> **Work order**:
Copy all records exactly; omit pictures.

═══ Available data

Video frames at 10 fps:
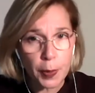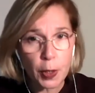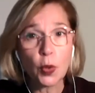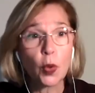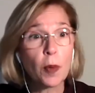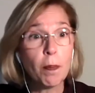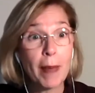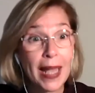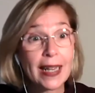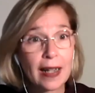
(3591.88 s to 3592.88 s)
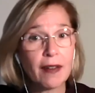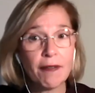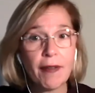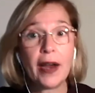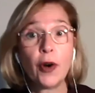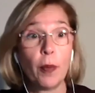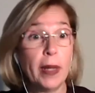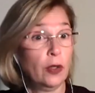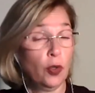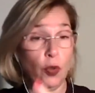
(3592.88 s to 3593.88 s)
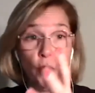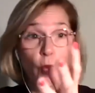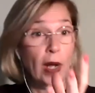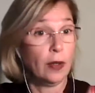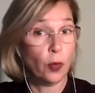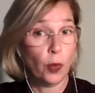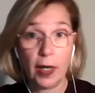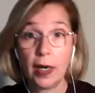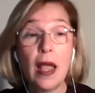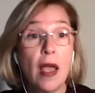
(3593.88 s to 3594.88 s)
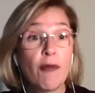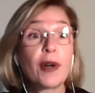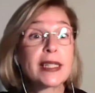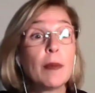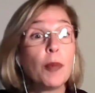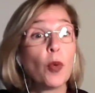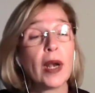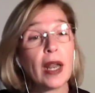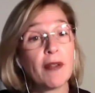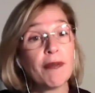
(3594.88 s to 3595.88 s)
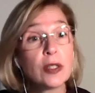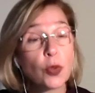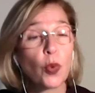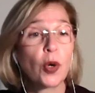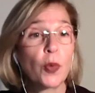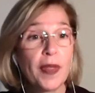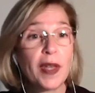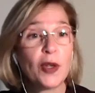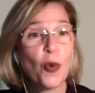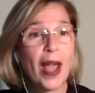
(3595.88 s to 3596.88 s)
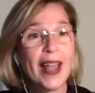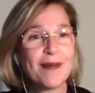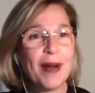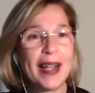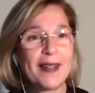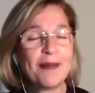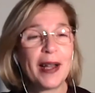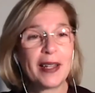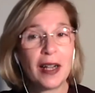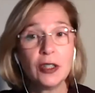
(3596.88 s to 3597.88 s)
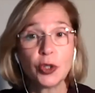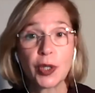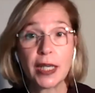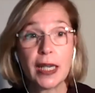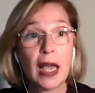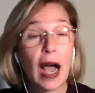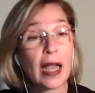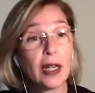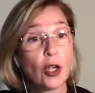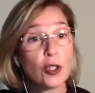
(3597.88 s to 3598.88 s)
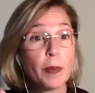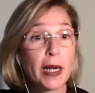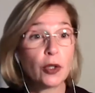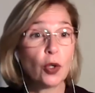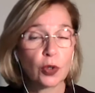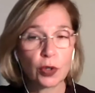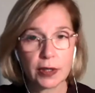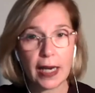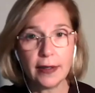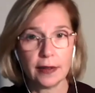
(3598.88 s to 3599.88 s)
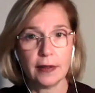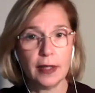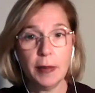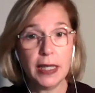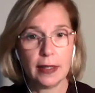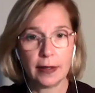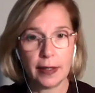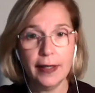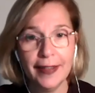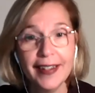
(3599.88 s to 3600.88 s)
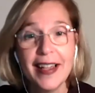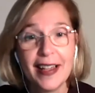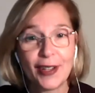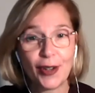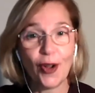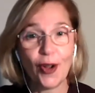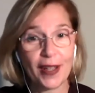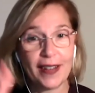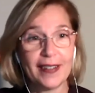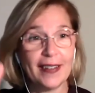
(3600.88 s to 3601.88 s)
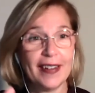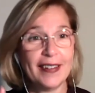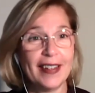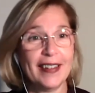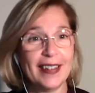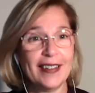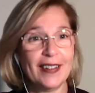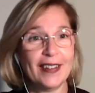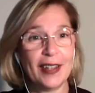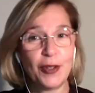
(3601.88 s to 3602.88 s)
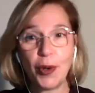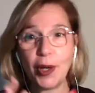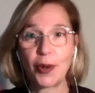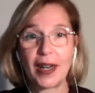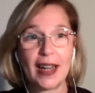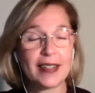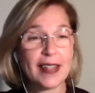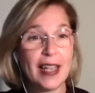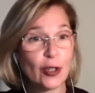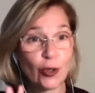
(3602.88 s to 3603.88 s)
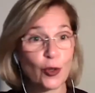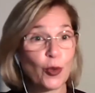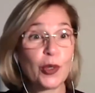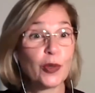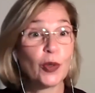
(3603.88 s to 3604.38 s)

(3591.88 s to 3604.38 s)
pure medical environment to one where, for example, when I first worked with the UN back in my country, I lost my doctor title immediately. In the UN organizations, you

══════

> **Exercise answer**:
Video frames at 10 fps:
(3591.88 s to 3592.88 s)
(3592.88 s to 3593.88 s)
(3593.88 s to 3594.88 s)
(3594.88 s to 3595.88 s)
(3595.88 s to 3596.88 s)
(3596.88 s to 3597.88 s)
(3597.88 s to 3598.88 s)
(3598.88 s to 3599.88 s)
(3599.88 s to 3600.88 s)
(3600.88 s to 3601.88 s)
(3601.88 s to 3602.88 s)
(3602.88 s to 3603.88 s)
(3603.88 s to 3604.38 s)

(3591.88 s to 3604.38 s)
pure medical environment to one where, for example, when I first worked with the UN back in my country, I lost my doctor title immediately. In the UN organizations, you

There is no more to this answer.